### What needs to be done:
The entries below are to be given back exactly, with images excluded.

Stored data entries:
○ ○ ○ ○ ○

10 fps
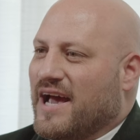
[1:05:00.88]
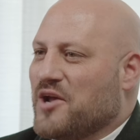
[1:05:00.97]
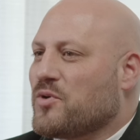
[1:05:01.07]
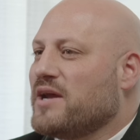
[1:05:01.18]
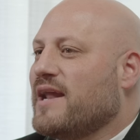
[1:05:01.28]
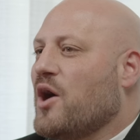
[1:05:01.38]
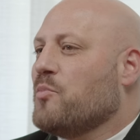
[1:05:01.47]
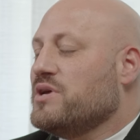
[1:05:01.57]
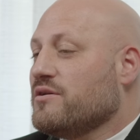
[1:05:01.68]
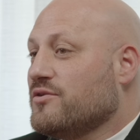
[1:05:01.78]
And right now,
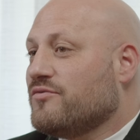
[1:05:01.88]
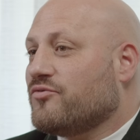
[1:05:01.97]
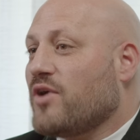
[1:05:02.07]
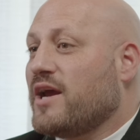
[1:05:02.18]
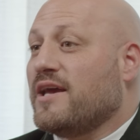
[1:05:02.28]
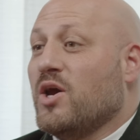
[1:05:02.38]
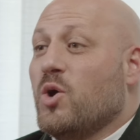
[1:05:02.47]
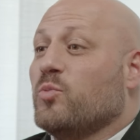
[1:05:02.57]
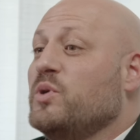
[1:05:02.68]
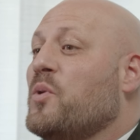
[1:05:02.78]
being Good Friday,
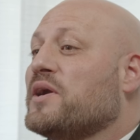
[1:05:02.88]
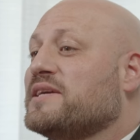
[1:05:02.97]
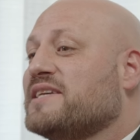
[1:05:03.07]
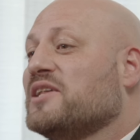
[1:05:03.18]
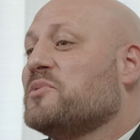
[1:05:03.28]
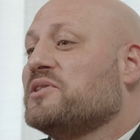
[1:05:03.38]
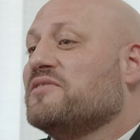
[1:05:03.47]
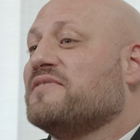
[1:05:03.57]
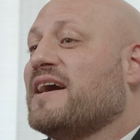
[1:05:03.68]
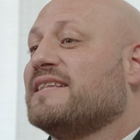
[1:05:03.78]
we want to celebrate
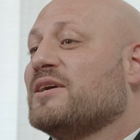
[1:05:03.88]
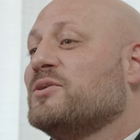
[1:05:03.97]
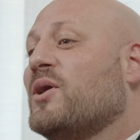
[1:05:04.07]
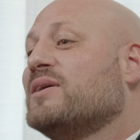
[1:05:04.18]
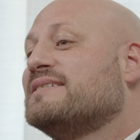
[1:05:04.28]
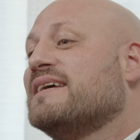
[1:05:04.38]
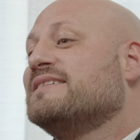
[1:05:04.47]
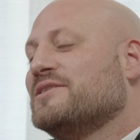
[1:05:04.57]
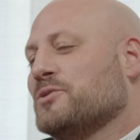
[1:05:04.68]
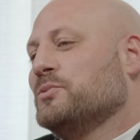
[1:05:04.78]
the fact that God
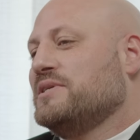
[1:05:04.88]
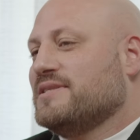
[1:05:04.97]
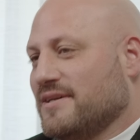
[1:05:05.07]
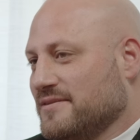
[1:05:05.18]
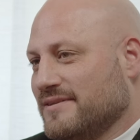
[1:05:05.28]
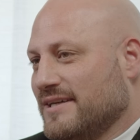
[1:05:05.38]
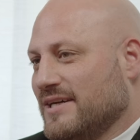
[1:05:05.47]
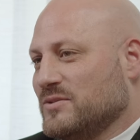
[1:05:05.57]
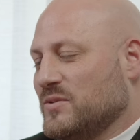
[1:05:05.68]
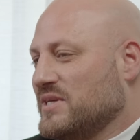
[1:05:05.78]
sent His only Son
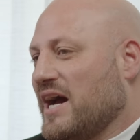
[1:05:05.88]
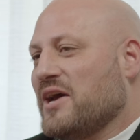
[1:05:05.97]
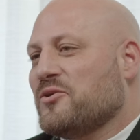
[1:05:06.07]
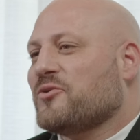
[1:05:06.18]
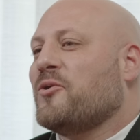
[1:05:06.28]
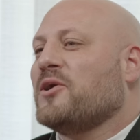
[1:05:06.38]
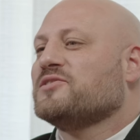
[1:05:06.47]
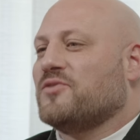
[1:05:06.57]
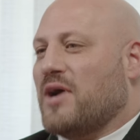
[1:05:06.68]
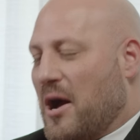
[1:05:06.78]
to die on the cross
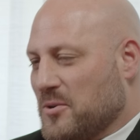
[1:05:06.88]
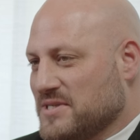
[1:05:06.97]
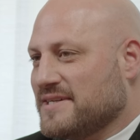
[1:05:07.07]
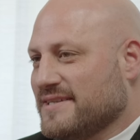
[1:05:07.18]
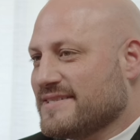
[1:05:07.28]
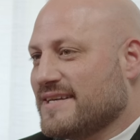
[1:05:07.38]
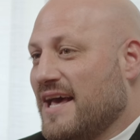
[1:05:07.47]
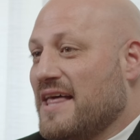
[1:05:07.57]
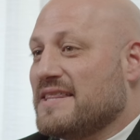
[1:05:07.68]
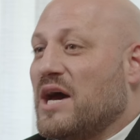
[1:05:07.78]
for our sins,
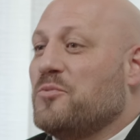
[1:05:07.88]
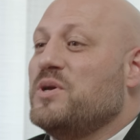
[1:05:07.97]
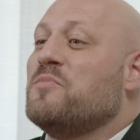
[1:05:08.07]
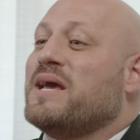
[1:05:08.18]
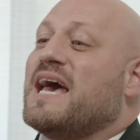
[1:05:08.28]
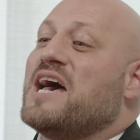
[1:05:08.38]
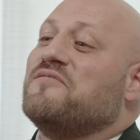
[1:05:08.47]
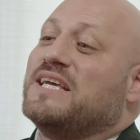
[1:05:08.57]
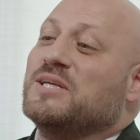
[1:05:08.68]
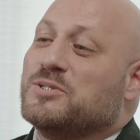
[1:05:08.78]
that we might
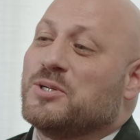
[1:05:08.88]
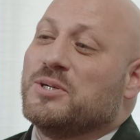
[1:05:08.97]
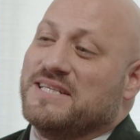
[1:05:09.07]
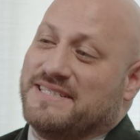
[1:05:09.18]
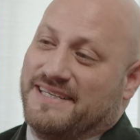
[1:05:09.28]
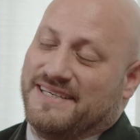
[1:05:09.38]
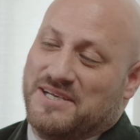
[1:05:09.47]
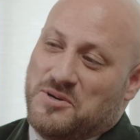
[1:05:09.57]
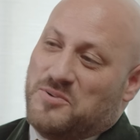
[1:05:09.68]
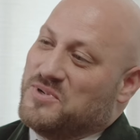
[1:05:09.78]
have eternity
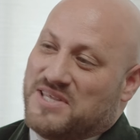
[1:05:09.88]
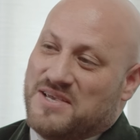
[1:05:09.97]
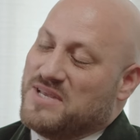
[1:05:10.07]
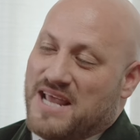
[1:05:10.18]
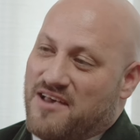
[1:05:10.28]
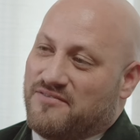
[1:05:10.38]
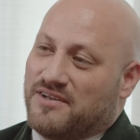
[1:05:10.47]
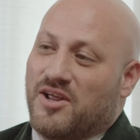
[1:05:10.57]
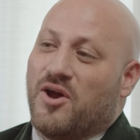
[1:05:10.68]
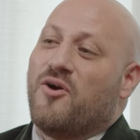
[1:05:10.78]
with Him in
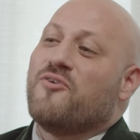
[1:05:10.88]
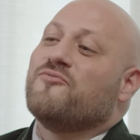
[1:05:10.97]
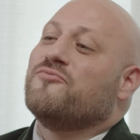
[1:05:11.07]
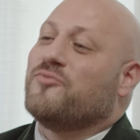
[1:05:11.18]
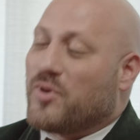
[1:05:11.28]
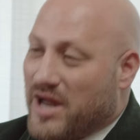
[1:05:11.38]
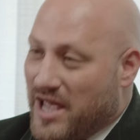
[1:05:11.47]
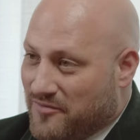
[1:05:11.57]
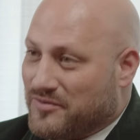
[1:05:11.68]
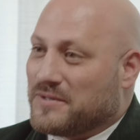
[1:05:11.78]
heaven
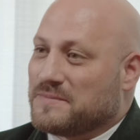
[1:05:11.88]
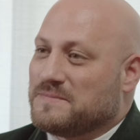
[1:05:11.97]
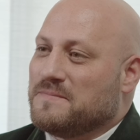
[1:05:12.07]
forever.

○ ○ ○ ○ ○

### Result of this task:
10 fps
[1:05:00.88]
[1:05:00.97]
[1:05:01.07]
[1:05:01.18]
[1:05:01.28]
[1:05:01.38]
[1:05:01.47]
[1:05:01.57]
[1:05:01.68]
[1:05:01.78]
And right now,
[1:05:01.88]
[1:05:01.97]
[1:05:02.07]
[1:05:02.18]
[1:05:02.28]
[1:05:02.38]
[1:05:02.47]
[1:05:02.57]
[1:05:02.68]
[1:05:02.78]
being Good Friday,
[1:05:02.88]
[1:05:02.97]
[1:05:03.07]
[1:05:03.18]
[1:05:03.28]
[1:05:03.38]
[1:05:03.47]
[1:05:03.57]
[1:05:03.68]
[1:05:03.78]
we want to celebrate
[1:05:03.88]
[1:05:03.97]
[1:05:04.07]
[1:05:04.18]
[1:05:04.28]
[1:05:04.38]
[1:05:04.47]
[1:05:04.57]
[1:05:04.68]
[1:05:04.78]
the fact that God
[1:05:04.88]
[1:05:04.97]
[1:05:05.07]
[1:05:05.18]
[1:05:05.28]
[1:05:05.38]
[1:05:05.47]
[1:05:05.57]
[1:05:05.68]
[1:05:05.78]
sent His only Son
[1:05:05.88]
[1:05:05.97]
[1:05:06.07]
[1:05:06.18]
[1:05:06.28]
[1:05:06.38]
[1:05:06.47]
[1:05:06.57]
[1:05:06.68]
[1:05:06.78]
to die on the cross
[1:05:06.88]
[1:05:06.97]
[1:05:07.07]
[1:05:07.18]
[1:05:07.28]
[1:05:07.38]
[1:05:07.47]
[1:05:07.57]
[1:05:07.68]
[1:05:07.78]
for our sins,
[1:05:07.88]
[1:05:07.97]
[1:05:08.07]
[1:05:08.18]
[1:05:08.28]
[1:05:08.38]
[1:05:08.47]
[1:05:08.57]
[1:05:08.68]
[1:05:08.78]
that we might
[1:05:08.88]
[1:05:08.97]
[1:05:09.07]
[1:05:09.18]
[1:05:09.28]
[1:05:09.38]
[1:05:09.47]
[1:05:09.57]
[1:05:09.68]
[1:05:09.78]
have eternity
[1:05:09.88]
[1:05:09.97]
[1:05:10.07]
[1:05:10.18]
[1:05:10.28]
[1:05:10.38]
[1:05:10.47]
[1:05:10.57]
[1:05:10.68]
[1:05:10.78]
with Him in
[1:05:10.88]
[1:05:10.97]
[1:05:11.07]
[1:05:11.18]
[1:05:11.28]
[1:05:11.38]
[1:05:11.47]
[1:05:11.57]
[1:05:11.68]
[1:05:11.78]
heaven
[1:05:11.88]
[1:05:11.97]
[1:05:12.07]
forever.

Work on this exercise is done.